Mrs Dalloway
Mrs Dalloway is one of Virginia Woolf’s masterpieces and was first published in 1925. Many readers consider it one of the greatest novels of the twentieth century. The story follows a single June day in 1923 as Clarissa Dalloway prepares for her evening party in London. Woolf portrays the stream of consciousness of Clarissa and several other characters in long, fluid passages that move like flowing water. Because of this style, the novel can be challenging for English learners; I managed to read it by using the Japanese translation alongside the original.
The novel opens with the famous line: “Mrs Dalloway said she would buy the flowers herself.” Peter Walsh, Clarissa’s old friend who has just returned from India, visits her and brings back memories of their youth. He once loved her, and there was also Sally, another close friend. Clarissa learned about sexuality and society through Sally, who awakened in her a youthful, almost romantic admiration. In the end, Clarissa refused Peter’s love and married the dependable Richard. Peter, devastated, left for India.
Miss Kilman, Elizabeth’s history teacher, is another important figure. A devout Christian who sees herself as a victim of misfortune, she resents Clarissa’s brightness and atheism. Woolf sets Miss Kilman in deliberate contrast to Clarissa.
The story of Septimus Warren Smith forms a parallel narrative. He volunteered to fight in the First World War and loved his comrade Evans. After Evans was killed, Septimus suffered severe shell shock and lost his emotional stability and sense of reality. He speaks to Evans as if he were still alive and repeatedly contemplates suicide. His young Italian wife, Rezia, can only watch in confusion and despair. Eventually, Septimus throws himself from a window.
Although Clarissa and Septimus never meet, Woolf wrote that Septimus is Clarissa’s “shadow.”
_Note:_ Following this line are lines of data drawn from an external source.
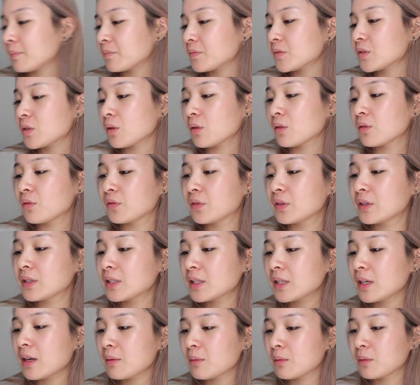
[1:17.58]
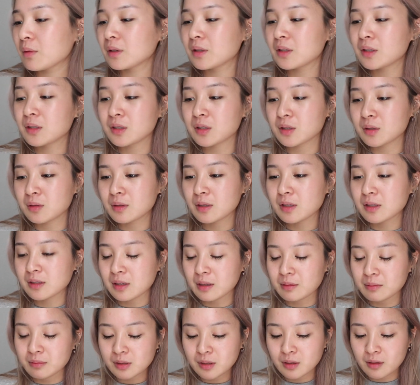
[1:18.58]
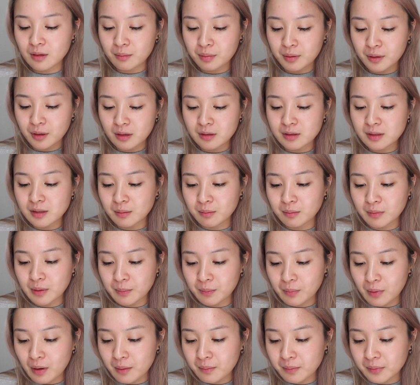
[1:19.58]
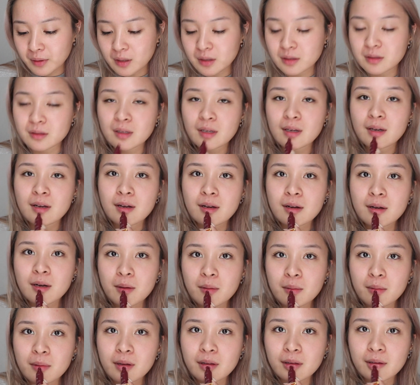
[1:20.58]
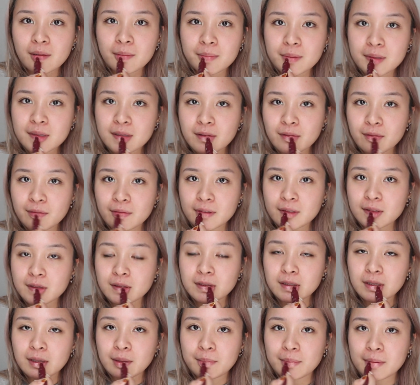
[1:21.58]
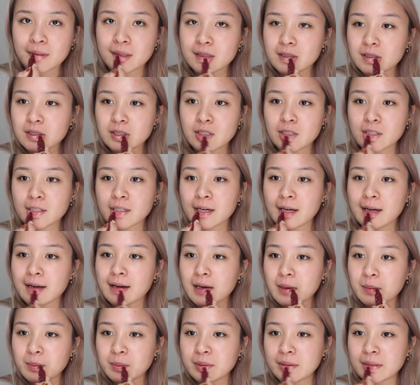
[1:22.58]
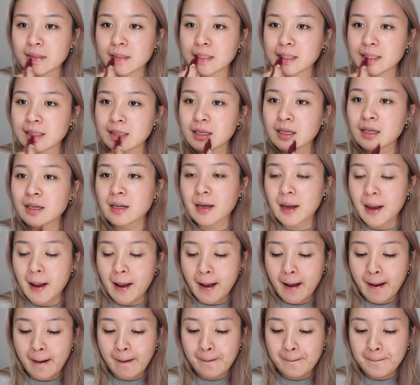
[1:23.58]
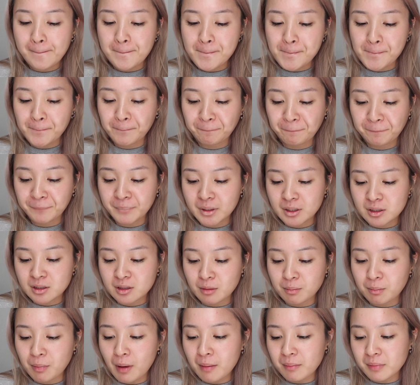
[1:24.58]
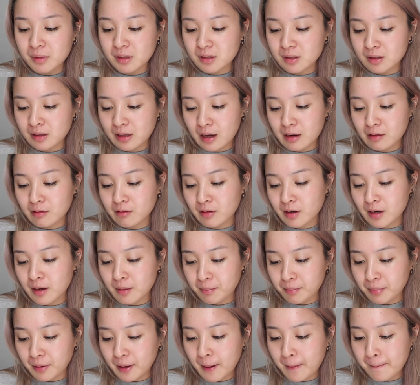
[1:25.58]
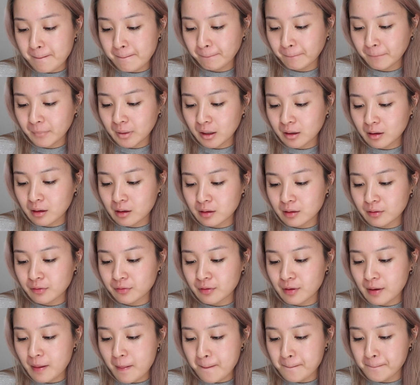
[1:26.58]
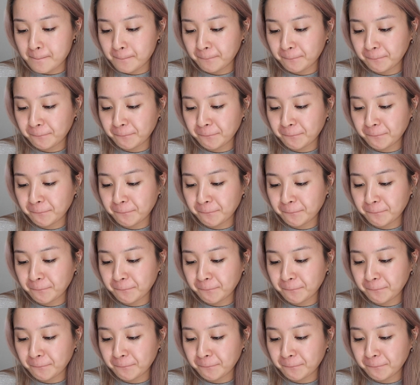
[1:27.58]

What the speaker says: So the first thing I'm going to do is I'm just going to put on some lip balm because my lips feel a bit chapped. This lip balm isn't that great, but I got it from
She had once thrown a shilling into the Serpentine, never anything more. But he had flung it away. They went on living ・・・. They would grow old. A thing there was that mattered; a thing, wreathed about with chatter, defaced, obscured in her own life, let drop every day in corruption, lies, chatter. This he had preserved. Death was defiance. Death was an attempt to communicate, people feeling the impossibility of reaching the centre which, mystically, evaded them; closeness drew apart; rapture faded; one was alone. There was an embrace in death.
But this young man who had killed himself -- had he plunged holding his treasure?
The novel was not only difficult for me but also bitter. I felt as though Peter Walsh, Septimus, and even Miss Kilman were shadows of myself. If you sympathize with Clarissa, you must be a fascinating woman. I imagine that Clarissa’s passion for her party symbolizes her longing for life—shot through with a momentary temptation toward death. To me, this book is ultimately about life, death.
In 1941, after leaving brief farewell letters for her husband and her sister, Woolf ended her life by drowning herself in a nearby river, unable to escape her depression.